Action item –
Once you find the line below that contains "[00:35:21.08 to 00:35:22.08]", write it out along with every later line exactly as given, stopping only when the records end. Omit the pictures.

Extracted data entries:
════════════════
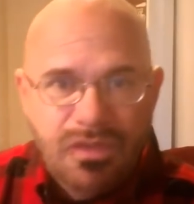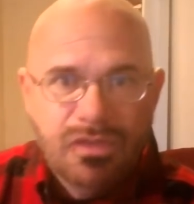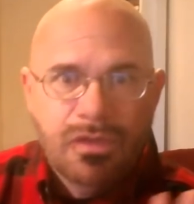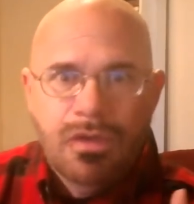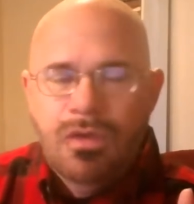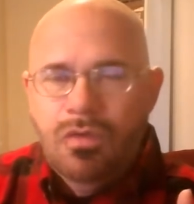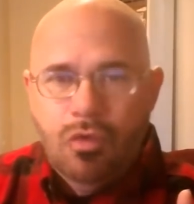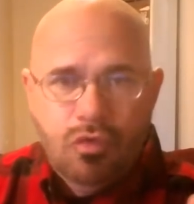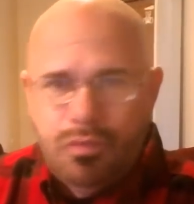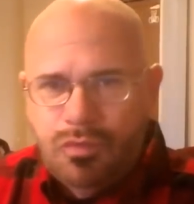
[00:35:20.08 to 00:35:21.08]

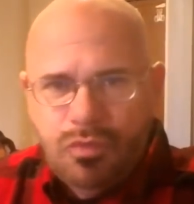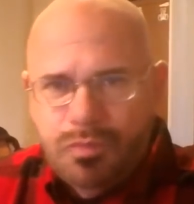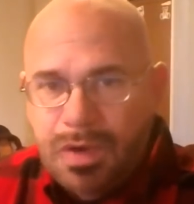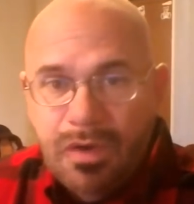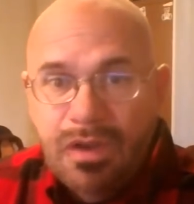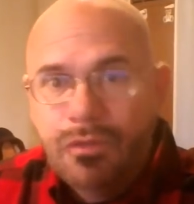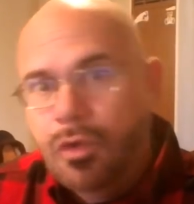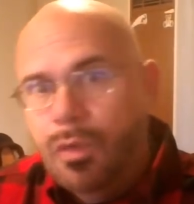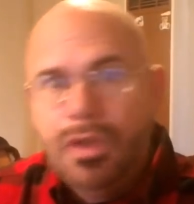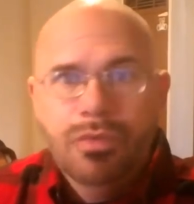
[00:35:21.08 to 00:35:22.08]
this period of
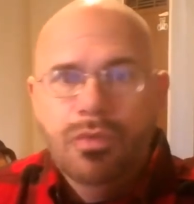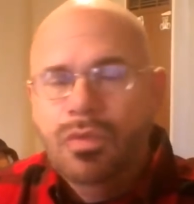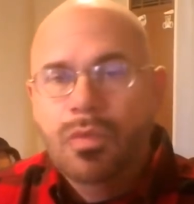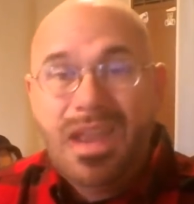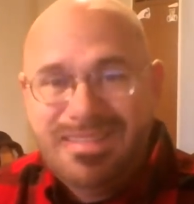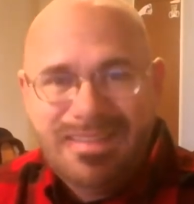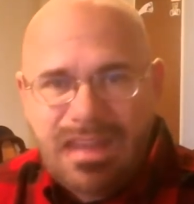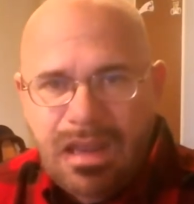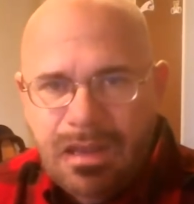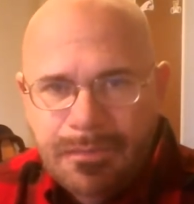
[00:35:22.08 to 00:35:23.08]
going through the Red
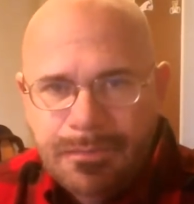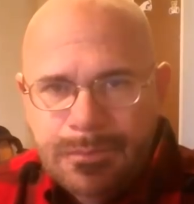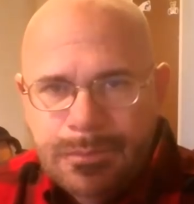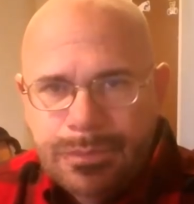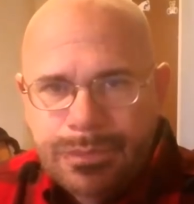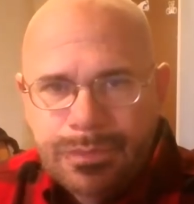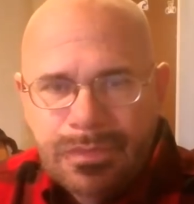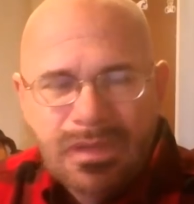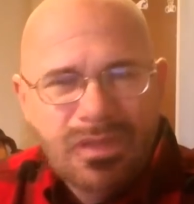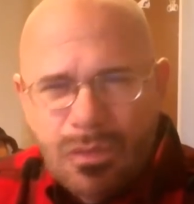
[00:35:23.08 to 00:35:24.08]
Sea.
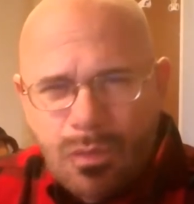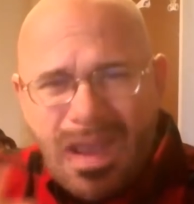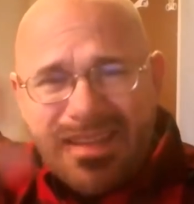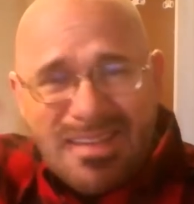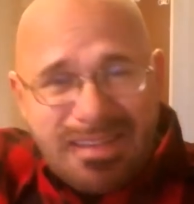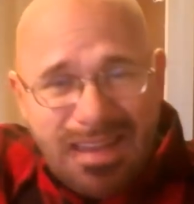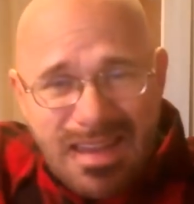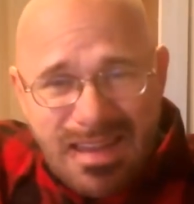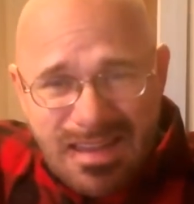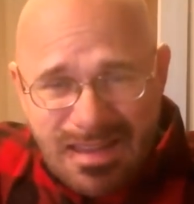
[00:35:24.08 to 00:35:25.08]
The Red Sea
════════════════
Output of the exercise –
[00:35:21.08 to 00:35:22.08]
this period of
[00:35:22.08 to 00:35:23.08]
going through the Red
[00:35:23.08 to 00:35:24.08]
Sea.
[00:35:24.08 to 00:35:25.08]
The Red Sea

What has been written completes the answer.